Si l'on félicitera les artistes du Chor des Opernhauses Zürich, parfaitement efficace, et principalement son Kinder und Jugendchor qui s'amuse franchement, le plateau vocal n'est pas en reste, malgré un certain manque d'unité. Passant vite sur un Alcindoro trop confidentiel – Giuseppe Scorsin –, l'honorable Parpignol de Carl Hieger et un Benoît correspondant exactement à ce que l'on attend de ce rôle – Rolf Haunstein donne un papy gentiment tremblant, mais au gosier solide, qu'on se le dise –, l'on saluera les ensembles remarquablement assurés par le quatuor masculin.
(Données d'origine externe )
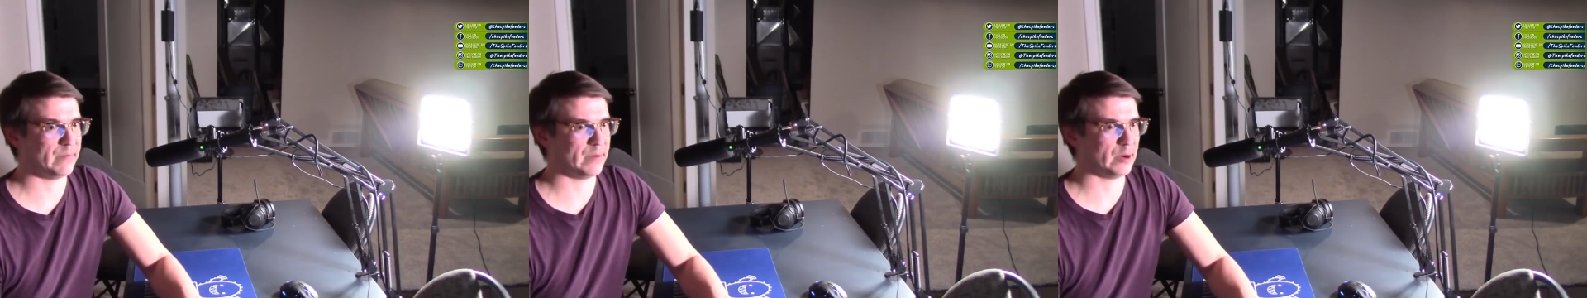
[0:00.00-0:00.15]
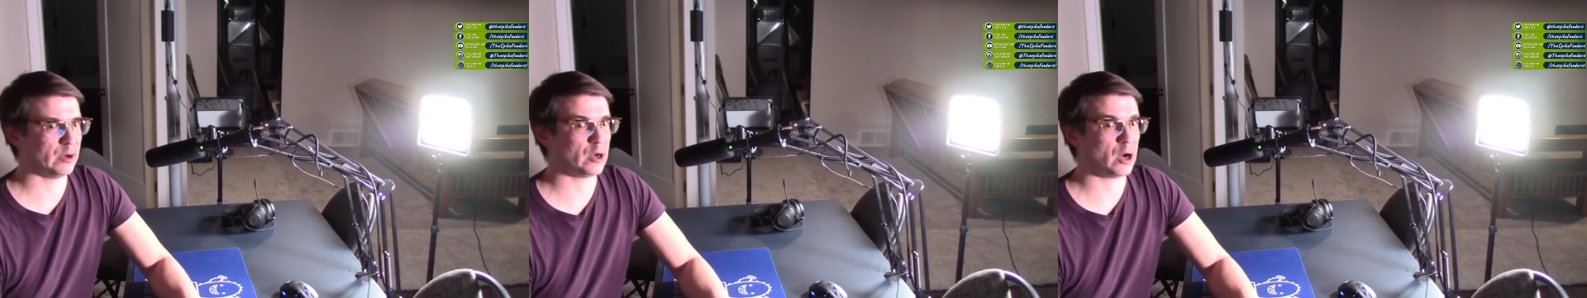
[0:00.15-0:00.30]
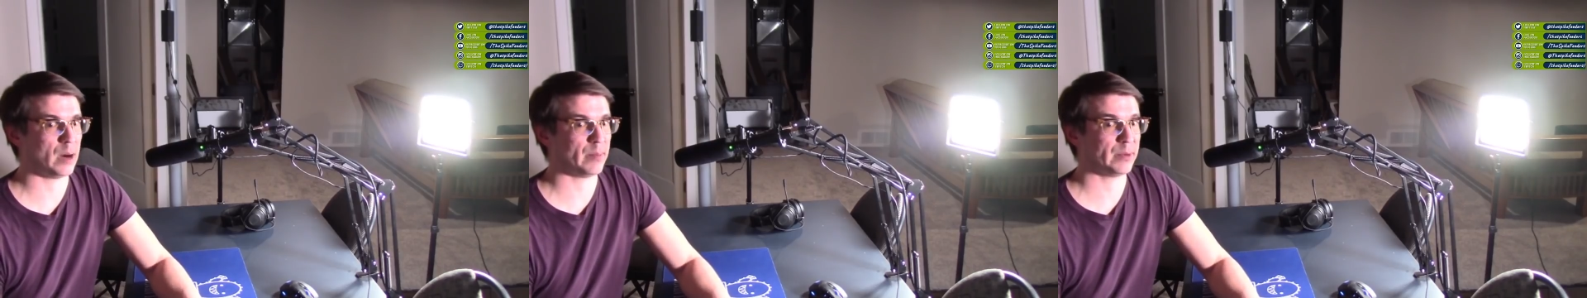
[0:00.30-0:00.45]

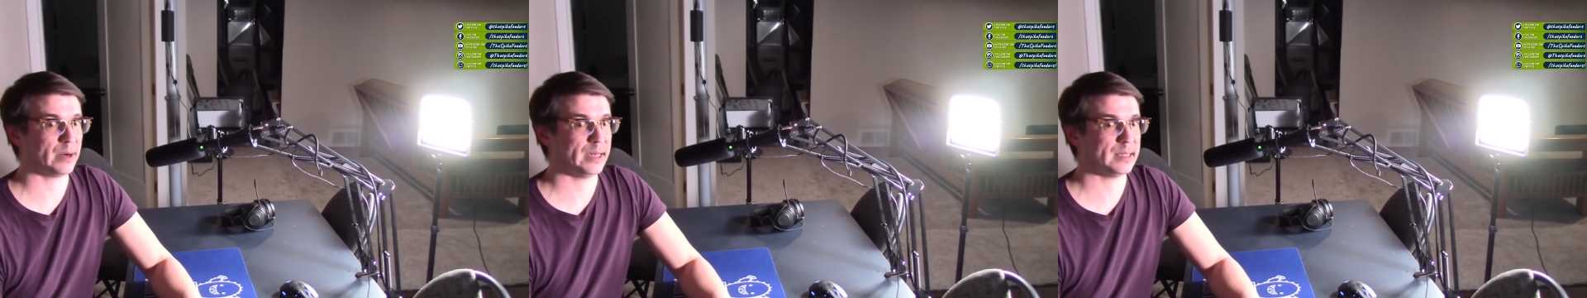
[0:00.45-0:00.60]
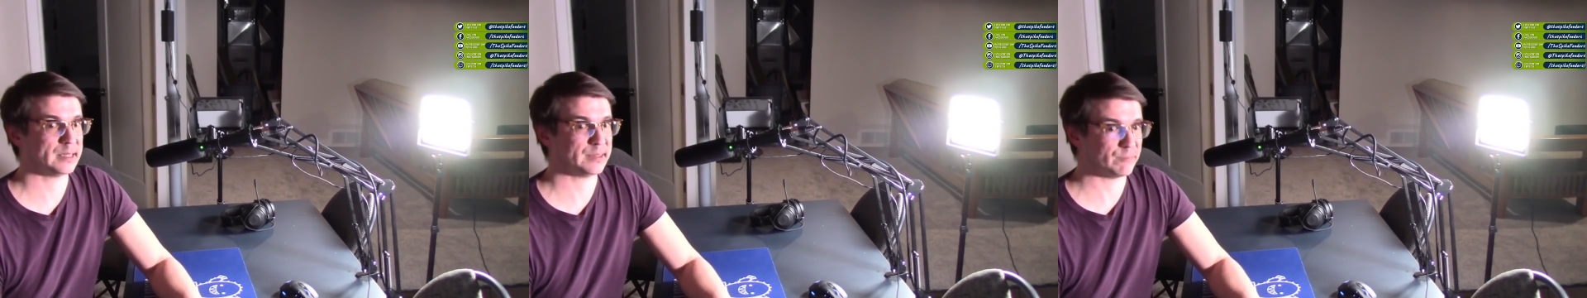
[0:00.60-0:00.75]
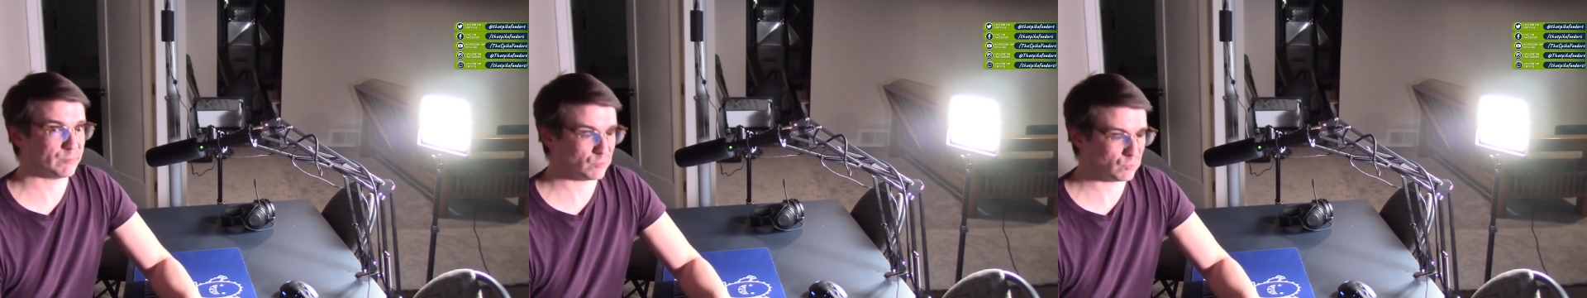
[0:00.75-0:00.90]
very
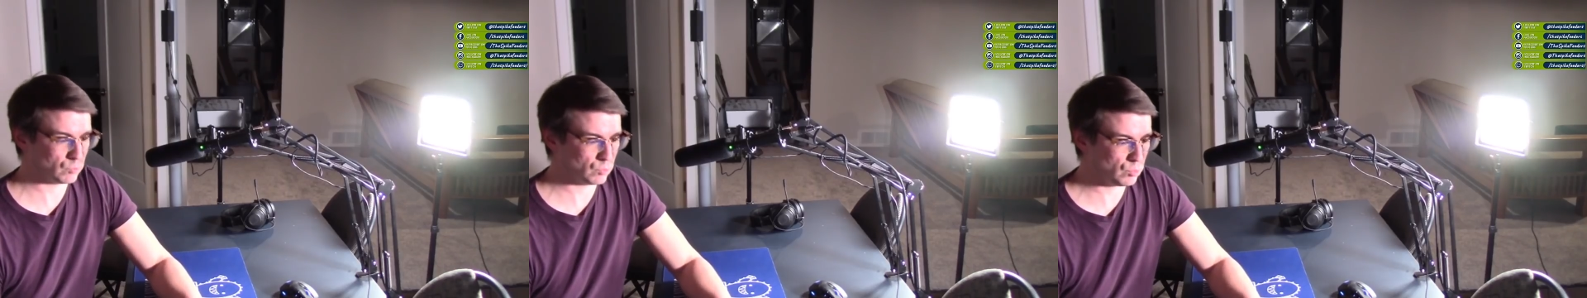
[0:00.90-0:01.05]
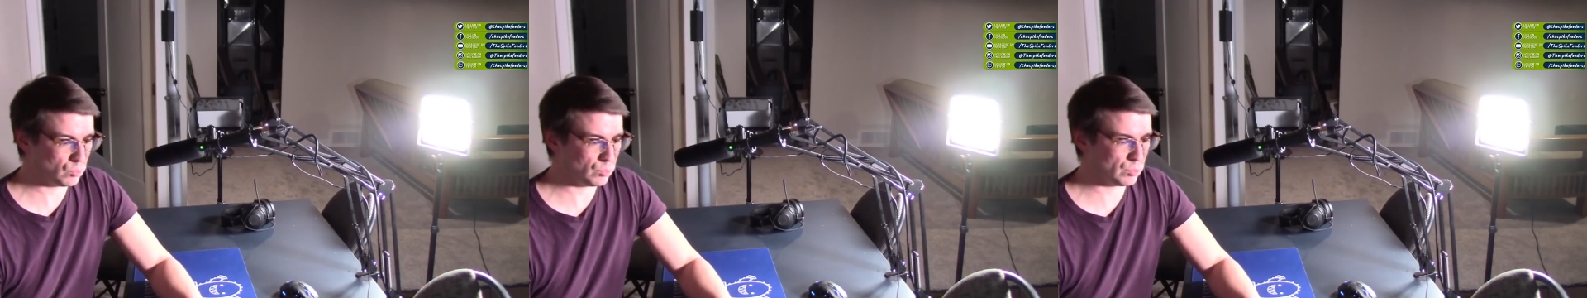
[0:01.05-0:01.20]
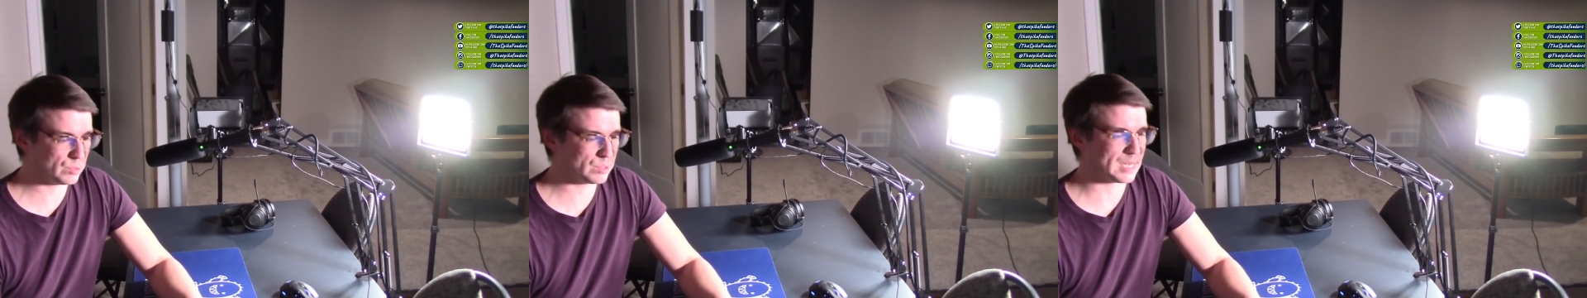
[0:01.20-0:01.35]
comprehensive
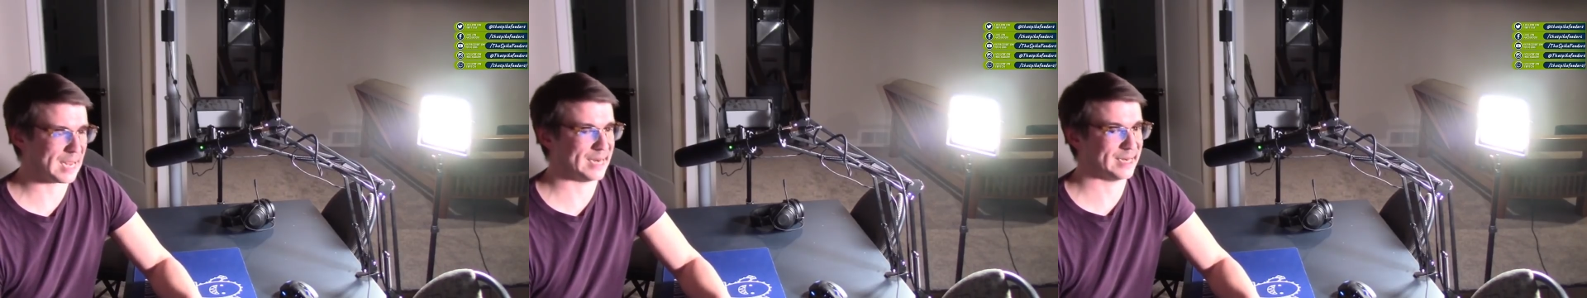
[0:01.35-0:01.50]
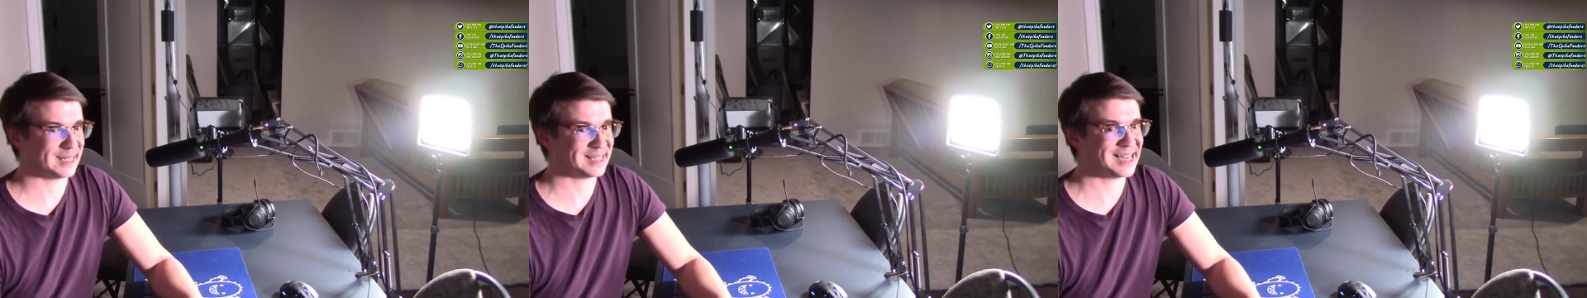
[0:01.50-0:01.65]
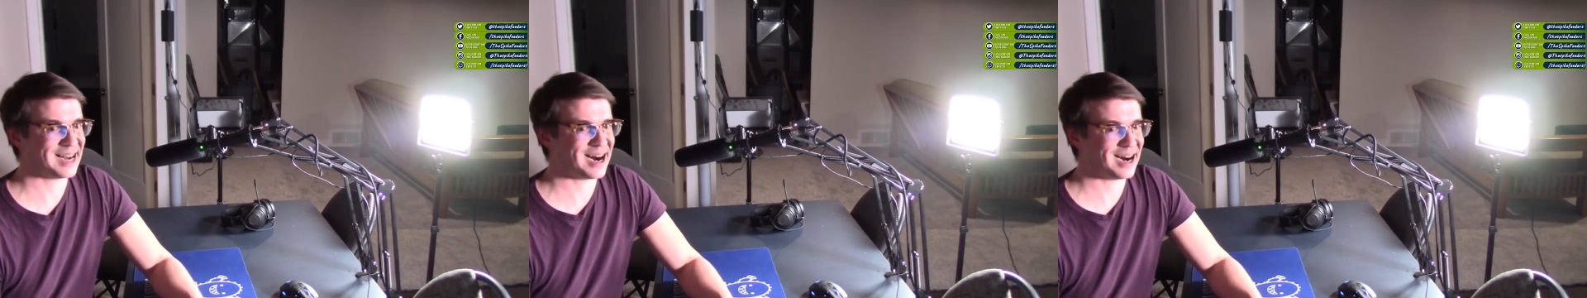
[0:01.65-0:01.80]
rules
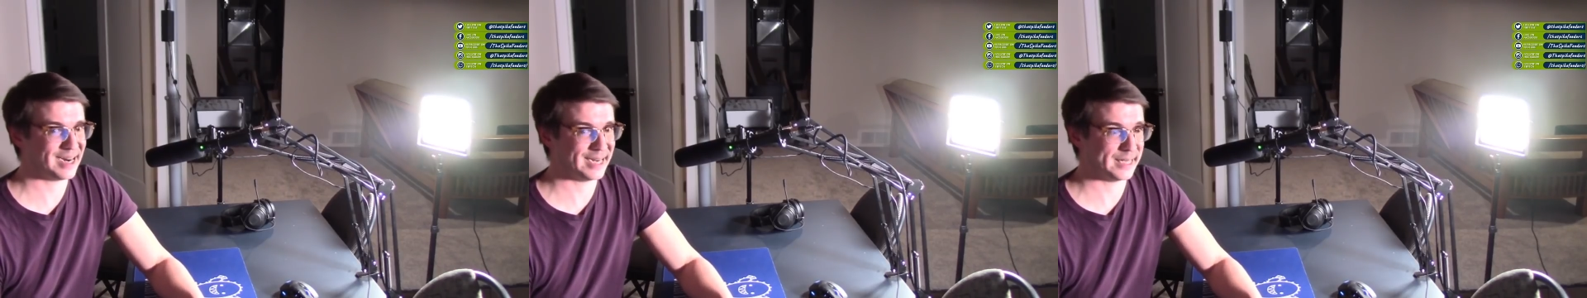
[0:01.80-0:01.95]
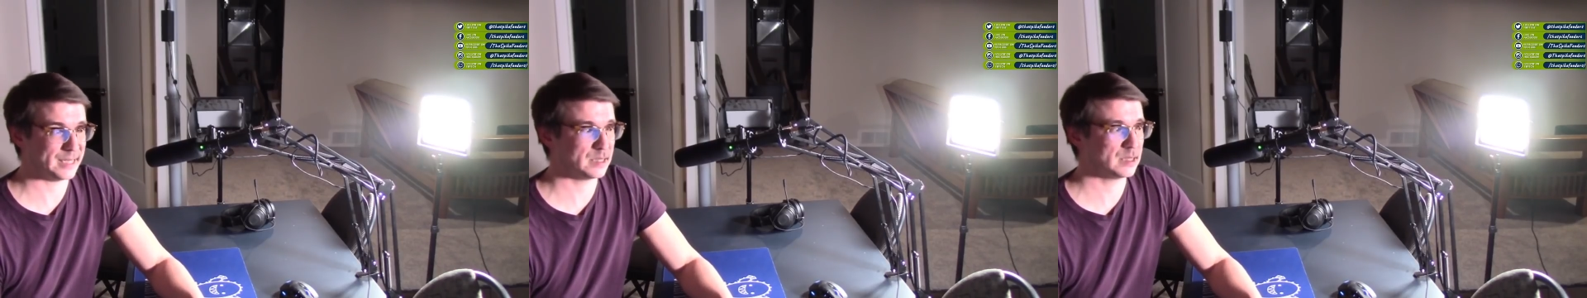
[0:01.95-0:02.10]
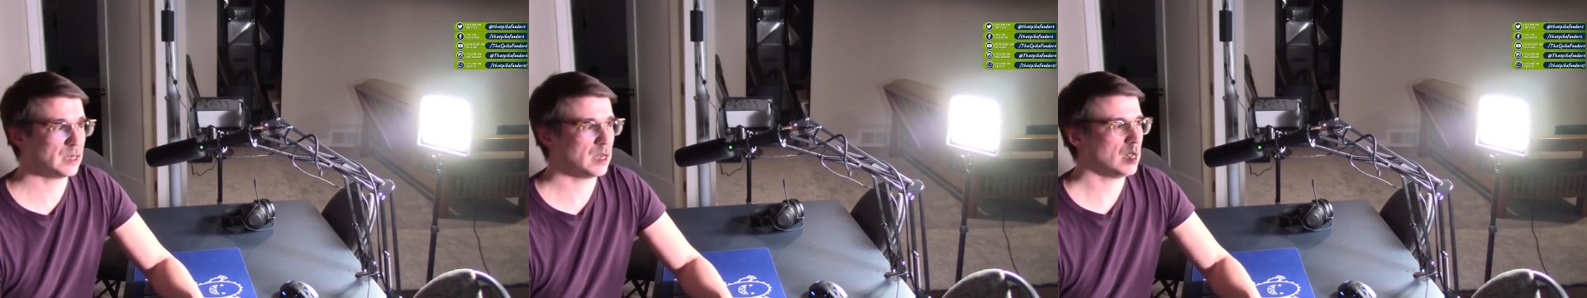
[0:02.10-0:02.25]
and
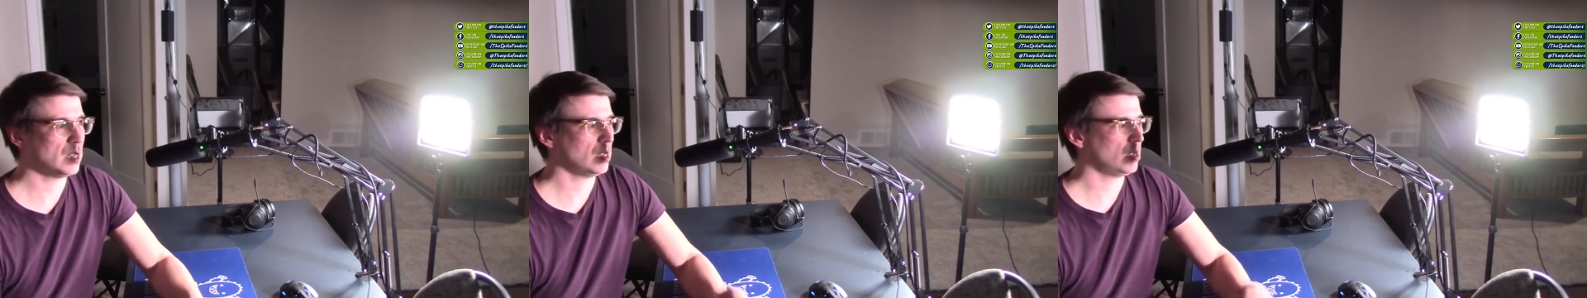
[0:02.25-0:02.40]
guides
Individuellement, Cheyne Davidson est un Schaunard attachant à l'impact accrocheur dont l'émission semble toutefois assez aléatoire. La nuance s'avère volontiers délicate, voire raffinée, et le personnage charismatique. On goûte avec un plaisir sans cesse renouvelé la profondeur de timbre et la couleur riche du Colline de László Polgár, dont l'air du manteau, au dernier acte, laisse pantois. Michael Volle prête sa vaillance, la robustesse de son émission et le confort de son espace vocal à un Marcello à la fois sympathique et bourru. Marcello Giordani campe un Rodolfo avantageusement clair qui, pour savoir rendre onctueux son médium, force un rien l'aigu. Dans l'ensemble, la prestation est nuancée, avançant quelques demi-teintes intéressantes et un legato satisfaisant.
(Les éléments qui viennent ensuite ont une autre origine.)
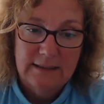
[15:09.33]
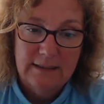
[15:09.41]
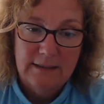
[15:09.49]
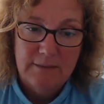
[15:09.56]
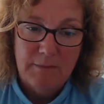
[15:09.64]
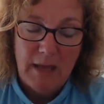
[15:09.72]

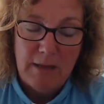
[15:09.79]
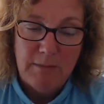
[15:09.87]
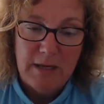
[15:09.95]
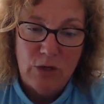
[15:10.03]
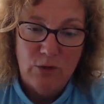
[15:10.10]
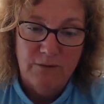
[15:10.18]
Maybe
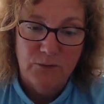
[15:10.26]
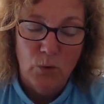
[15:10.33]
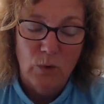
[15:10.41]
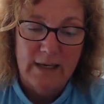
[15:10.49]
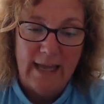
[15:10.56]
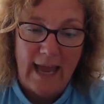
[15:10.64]
you've
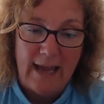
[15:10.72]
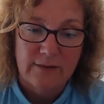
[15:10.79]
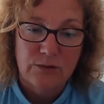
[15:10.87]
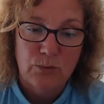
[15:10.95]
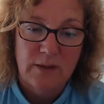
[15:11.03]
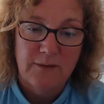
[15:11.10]
fallen out
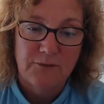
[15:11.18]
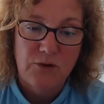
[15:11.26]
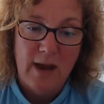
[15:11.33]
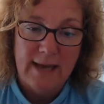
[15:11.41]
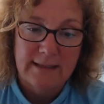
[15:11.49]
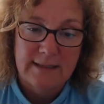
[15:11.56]
with a
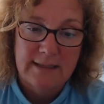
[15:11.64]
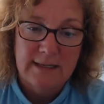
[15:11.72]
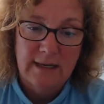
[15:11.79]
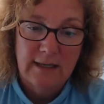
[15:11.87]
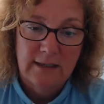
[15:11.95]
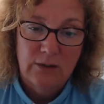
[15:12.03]
friend
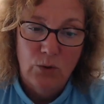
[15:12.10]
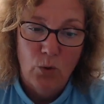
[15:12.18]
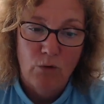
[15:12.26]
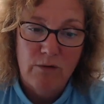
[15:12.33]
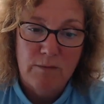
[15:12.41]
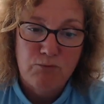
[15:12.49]

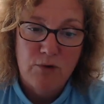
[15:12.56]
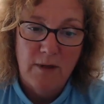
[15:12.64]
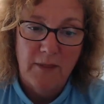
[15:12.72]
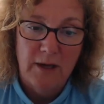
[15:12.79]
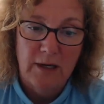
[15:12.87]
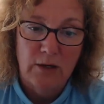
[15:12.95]
or a
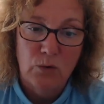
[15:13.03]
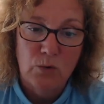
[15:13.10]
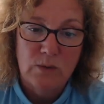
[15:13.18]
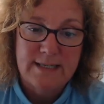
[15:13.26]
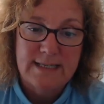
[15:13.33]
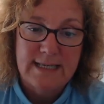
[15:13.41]
brother or
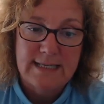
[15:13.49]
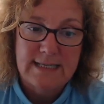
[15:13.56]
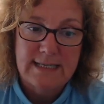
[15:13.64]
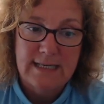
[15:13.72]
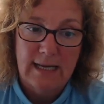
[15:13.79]
sister.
Côté dames, la Musetta d'Elena Mošuc est irréprochable. Le chant est élégant, la technique imparable, mais son personnage manque de chien. Cristina Gallardo-Domâs livre une Mimi qui commence mieux qu'elle ne finit (je ne parle pas du destin du personnage). L'impact est inégal, l'intonation souvent instable, le chant assez maniéré. De même joue-t-elle d'abord tout en sobriété, ce qui crédibilise son drame à venir, pour bientôt minauder – avec un troisième acte parasité d'inutiles roulements d'yeux, par exemple. On s'en consolera en remarquant qu'elle incarne physiquement une phtisique convaincante.